本来の日本語(標準語を典型とする古来の表現法)では、目的語「を」は主語に変化して「が」になります。同時に、元の主語「が」は「には」になります。
例を、まず、主題を表す助詞「は」の入らない形で示します。
1.私がドイツ語を話す。> 私にドイツ語が話せる。
2.彼が自動車を運転する。> 彼に自動車が運転できる。
3.彼女がピアノを弾く。> 彼女にピアノが弾ける。
4.太郎がタイプを打つ。> 太郎にタイプが打てる。
5.花子がケーキを焼く。> 花子にケーキが焼ける。
6.あなたがスキーをする。> あなたにスキーができる。
7.あいつがパソコンを使う。> あいつにパソコンが使える。
8.あの人が中国語をしゃべる。> あの人に中国語がしゃべれる。
以上が本来の使い方です。
可能動詞および一段動詞の可能形である「られる」形(見られる、降りられる)は、本来は受身形の応用発展であり、受身文は「~が~に~される」の構文が基本だから、それが可能形になっても「~に~が~できる」と受け継がれていると説明できます。また、可能形は、「~が可能である、~ is possible」の意味の自動詞ですから、可能である対象は主語になり、「が」で表される、とも説明できます。
上記例文に、主題の「は」を入れると複雑になります。
まず、現代日本語の助詞の用法の一般規則として、「が」に「は」がつくと「が」は消えます。「に」に「は」がつくと「には」となりますが、話し言葉では「に」はしばしば省略されて「は」だけになります。また、「を」に「は」がつくと、昔は「をば」という形がありましたが、現代語では「を」も消えて「は」だけになります。その他の助詞に「は」がつくと、そのまま「へは」「からは」「では」「よりは」となります。
「は」が入ると、
1.私はドイツ語を話します。> 私にはドイツ語が話せます。私はドイツ語が話せます。私にはドイツ語は話せます。私はドイツ語は話せます。
などになります。また焦点を表す「が」が入ると、
ドイツ語は私が話します。> ドイツ語は私が話せます。
のような文もありえます(「が」の前で「に」が消える)が、複雑になるので、これについては省略。

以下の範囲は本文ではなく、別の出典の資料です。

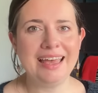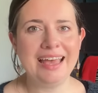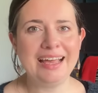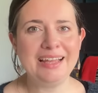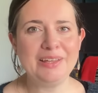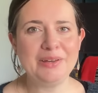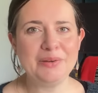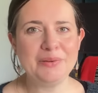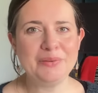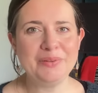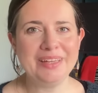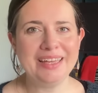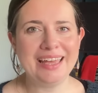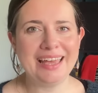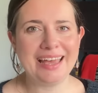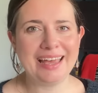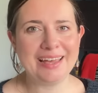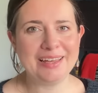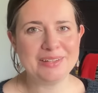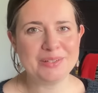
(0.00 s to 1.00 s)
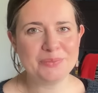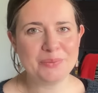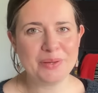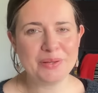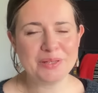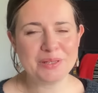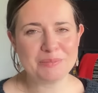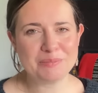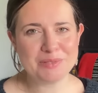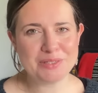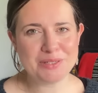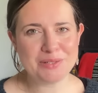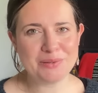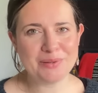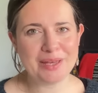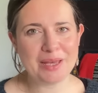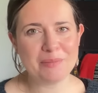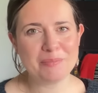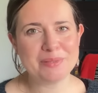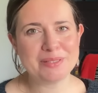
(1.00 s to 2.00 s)
Hello and welcome
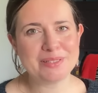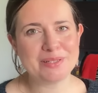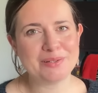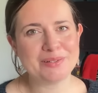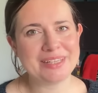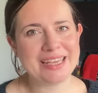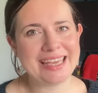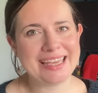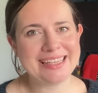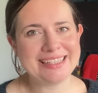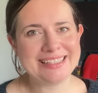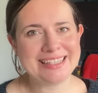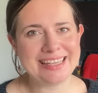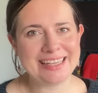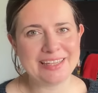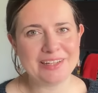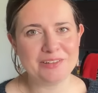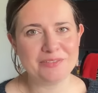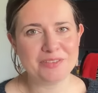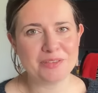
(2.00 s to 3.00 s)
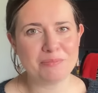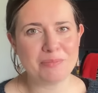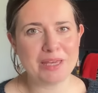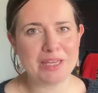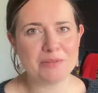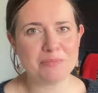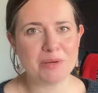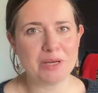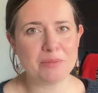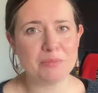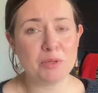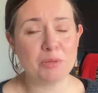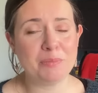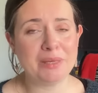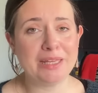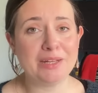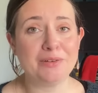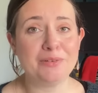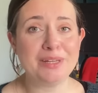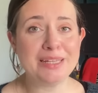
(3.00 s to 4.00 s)
to episode 18 of the Made by
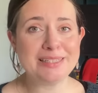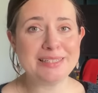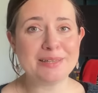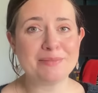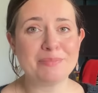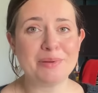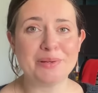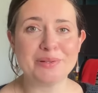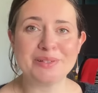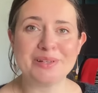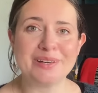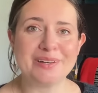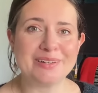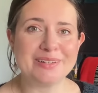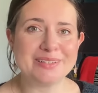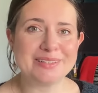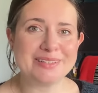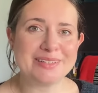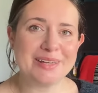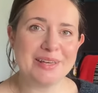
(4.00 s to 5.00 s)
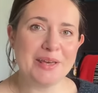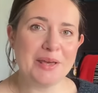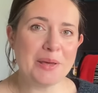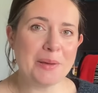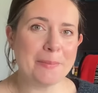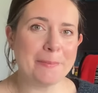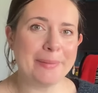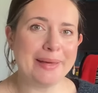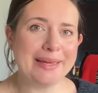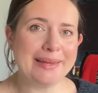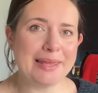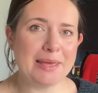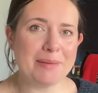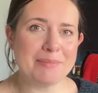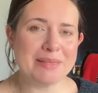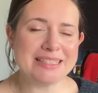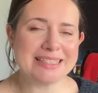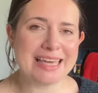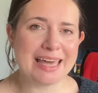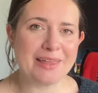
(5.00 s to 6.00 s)
Mumino Knitting podcast. My name
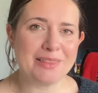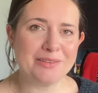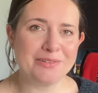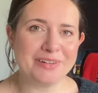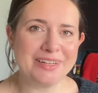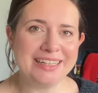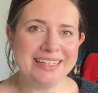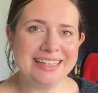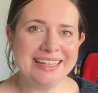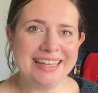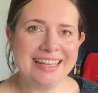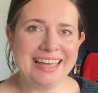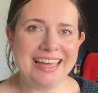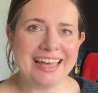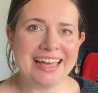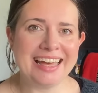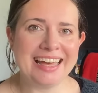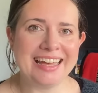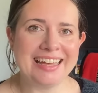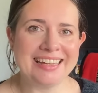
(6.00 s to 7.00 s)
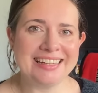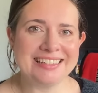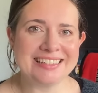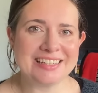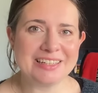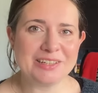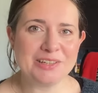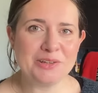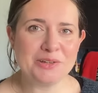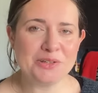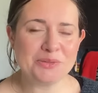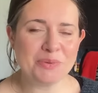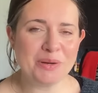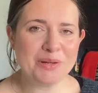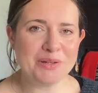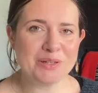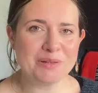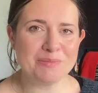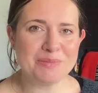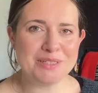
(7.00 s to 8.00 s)
is Kathryn and a huge
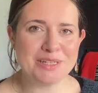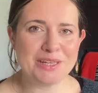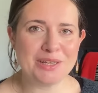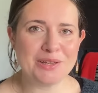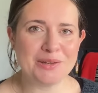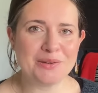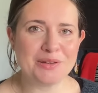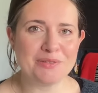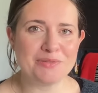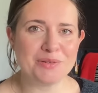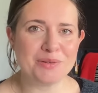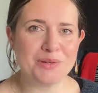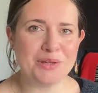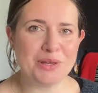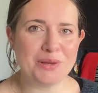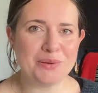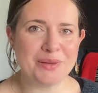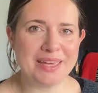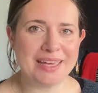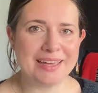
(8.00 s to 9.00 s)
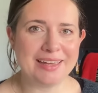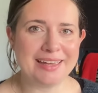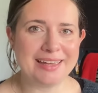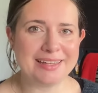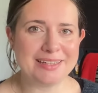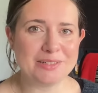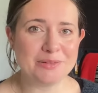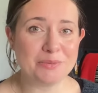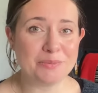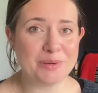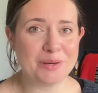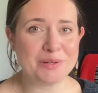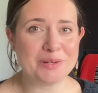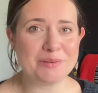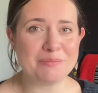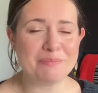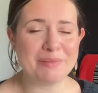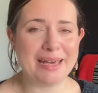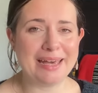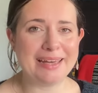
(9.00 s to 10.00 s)
welcome to you if you're new here and a
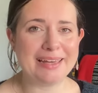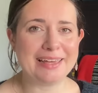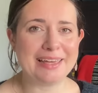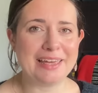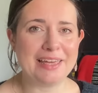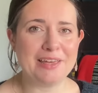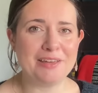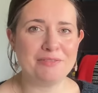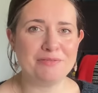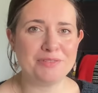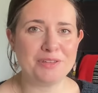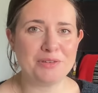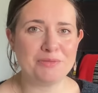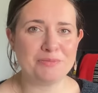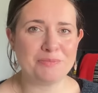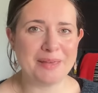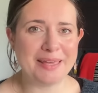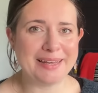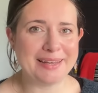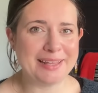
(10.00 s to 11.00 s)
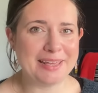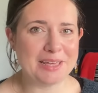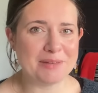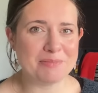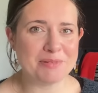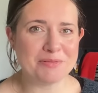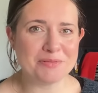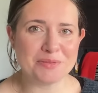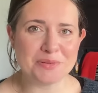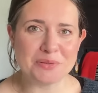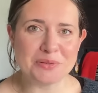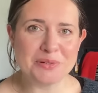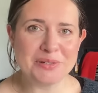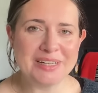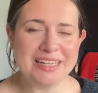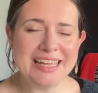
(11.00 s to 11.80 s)
welcome back if you've been here before.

以上が本来の日本語の基本です。本来のというのは、現代ではしばしば「私はドイツ語を話せます」という人が増えてきているからです。
この文は、「私はドイツ語が話せる」と「私はドイツ語を話すことができる」との混同で生じた新しい形
です。また上述の焦点の「が」が入ると、「私がドイツ語が話せる」のように「~が~が」の「が」の連続することがあり、それを避ける気持ちが働いて、「を話せる」というようになったとも考えられます。
いずれにせよ、「~には~ができる」が本来の日本語で標準形だとすると、「~は~を~できる」の形は新しい形であり口語形です。この新しい形は、東京を中心とする関東地方に使う人が多く、その点からも東京で生まれた形だと思われます。全国に広がりつつありますが、まだ標準語とは別の新東京方言の特徴だと見るべきでしょう。